◆ Activity
Omit the pictures, then write out every entry exactly as it reads.

═════ Data provided

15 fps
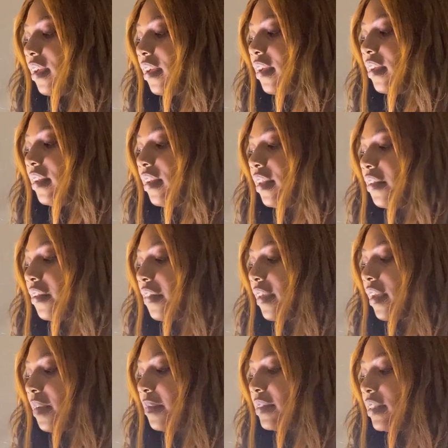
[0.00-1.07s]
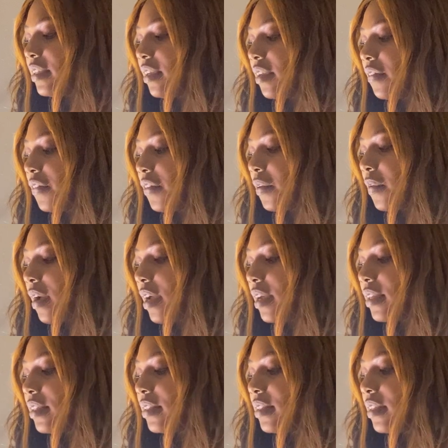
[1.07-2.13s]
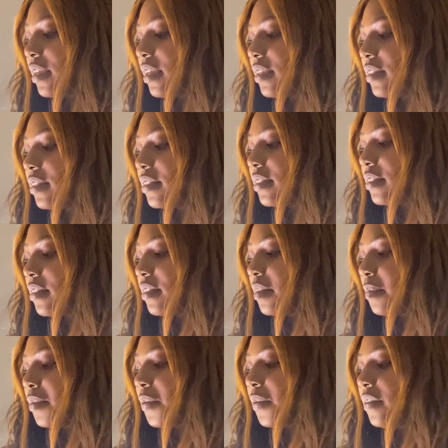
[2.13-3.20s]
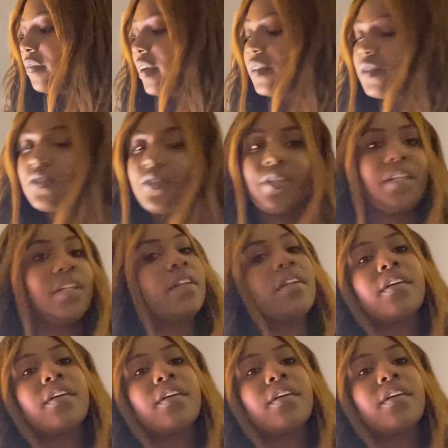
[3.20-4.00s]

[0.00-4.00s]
another thing I'm seeing for you guys is the blue aventurine.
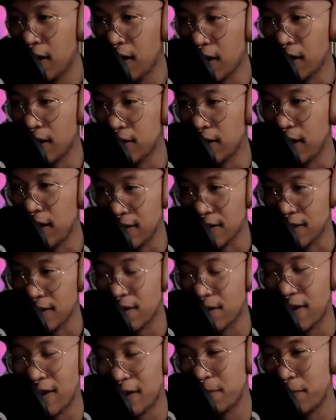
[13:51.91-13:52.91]
and the
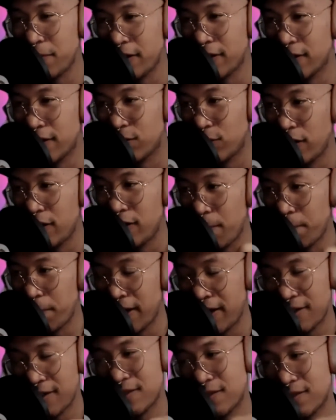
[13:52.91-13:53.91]
timing and the
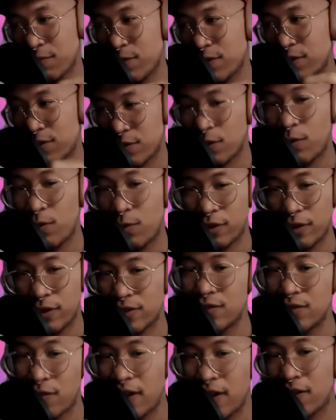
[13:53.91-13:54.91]
pacing was so good.
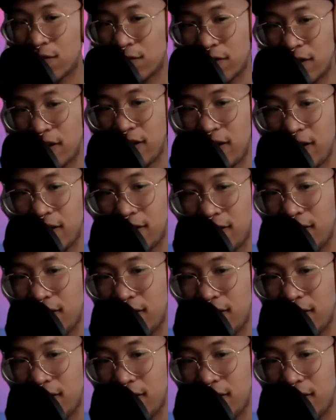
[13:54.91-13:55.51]
So I agree.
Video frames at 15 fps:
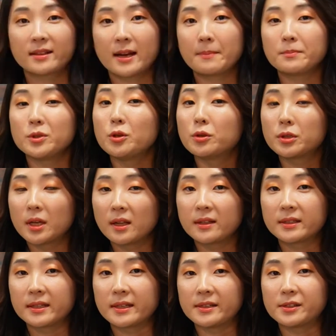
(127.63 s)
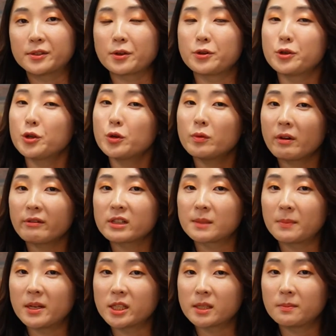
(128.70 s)
up, utilities. So you are
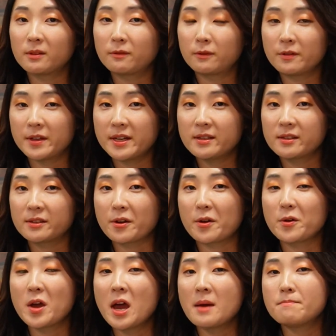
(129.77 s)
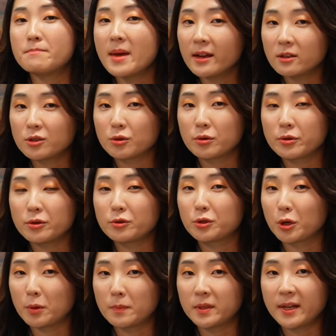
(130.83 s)
responsible for this, so make sure you
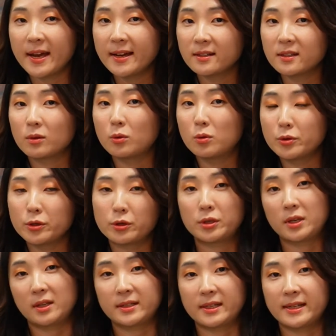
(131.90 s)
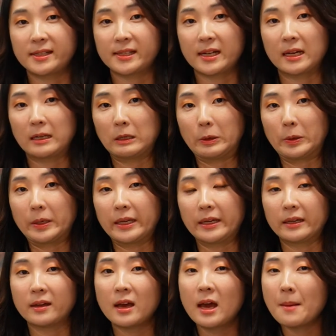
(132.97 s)
terminate all utilities,
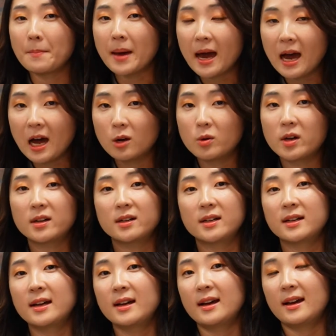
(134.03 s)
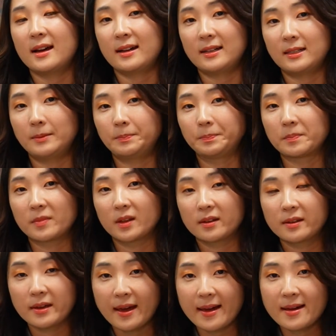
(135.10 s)
including power,
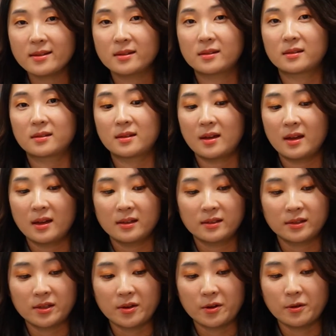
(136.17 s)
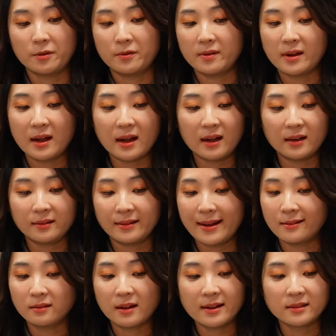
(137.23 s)
gas, so
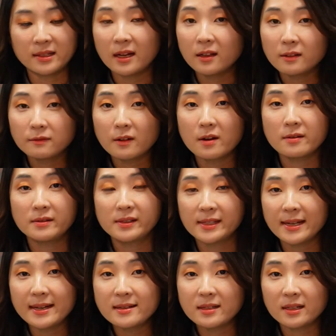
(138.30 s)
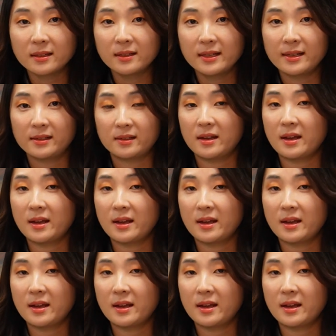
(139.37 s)
landline telephones, internet,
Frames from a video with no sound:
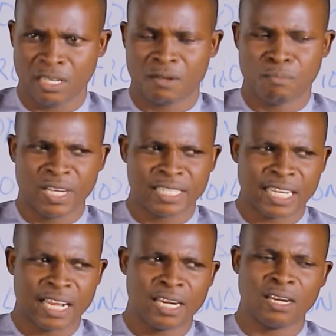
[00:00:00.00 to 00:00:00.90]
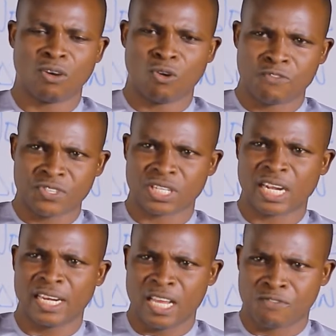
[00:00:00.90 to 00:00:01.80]
mental or
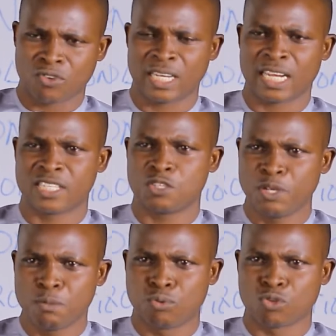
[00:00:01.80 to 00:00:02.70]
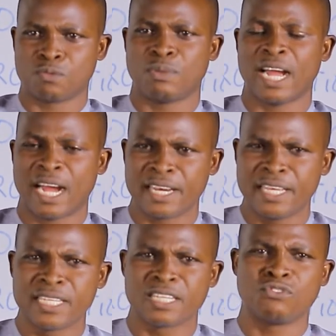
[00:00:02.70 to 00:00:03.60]
physical effort that is being put by an
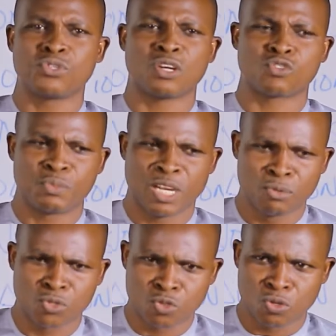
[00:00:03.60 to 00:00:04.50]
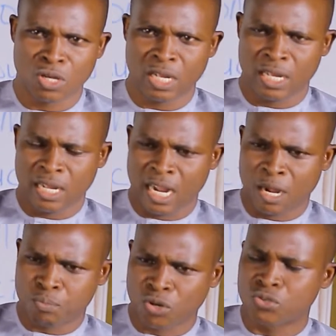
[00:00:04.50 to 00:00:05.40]
individual to be able to
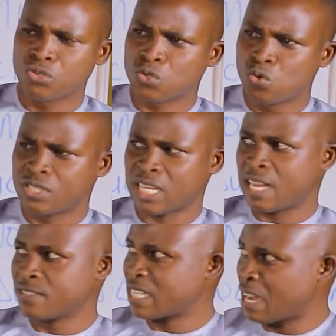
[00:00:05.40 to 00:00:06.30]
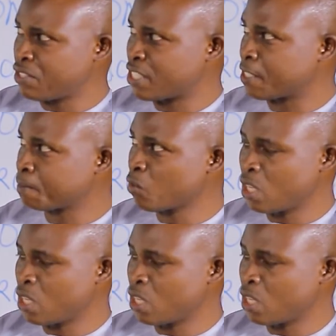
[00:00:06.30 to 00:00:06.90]
produce goods and services.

══════════

◆ The answer
15 fps
[0.00-1.07s]
[1.07-2.13s]
[2.13-3.20s]
[3.20-4.00s]

[0.00-4.00s]
another thing I'm seeing for you guys is the blue aventurine.
[13:51.91-13:52.91]
and the
[13:52.91-13:53.91]
timing and the
[13:53.91-13:54.91]
pacing was so good.
[13:54.91-13:55.51]
So I agree.
Video frames at 15 fps:
(127.63 s)
(128.70 s)
up, utilities. So you are
(129.77 s)
(130.83 s)
responsible for this, so make sure you
(131.90 s)
(132.97 s)
terminate all utilities,
(134.03 s)
(135.10 s)
including power,
(136.17 s)
(137.23 s)
gas, so
(138.30 s)
(139.37 s)
landline telephones, internet,
Frames from a video with no sound:
[00:00:00.00 to 00:00:00.90]
[00:00:00.90 to 00:00:01.80]
mental or
[00:00:01.80 to 00:00:02.70]
[00:00:02.70 to 00:00:03.60]
physical effort that is being put by an
[00:00:03.60 to 00:00:04.50]
[00:00:04.50 to 00:00:05.40]
individual to be able to
[00:00:05.40 to 00:00:06.30]
[00:00:06.30 to 00:00:06.90]
produce goods and services.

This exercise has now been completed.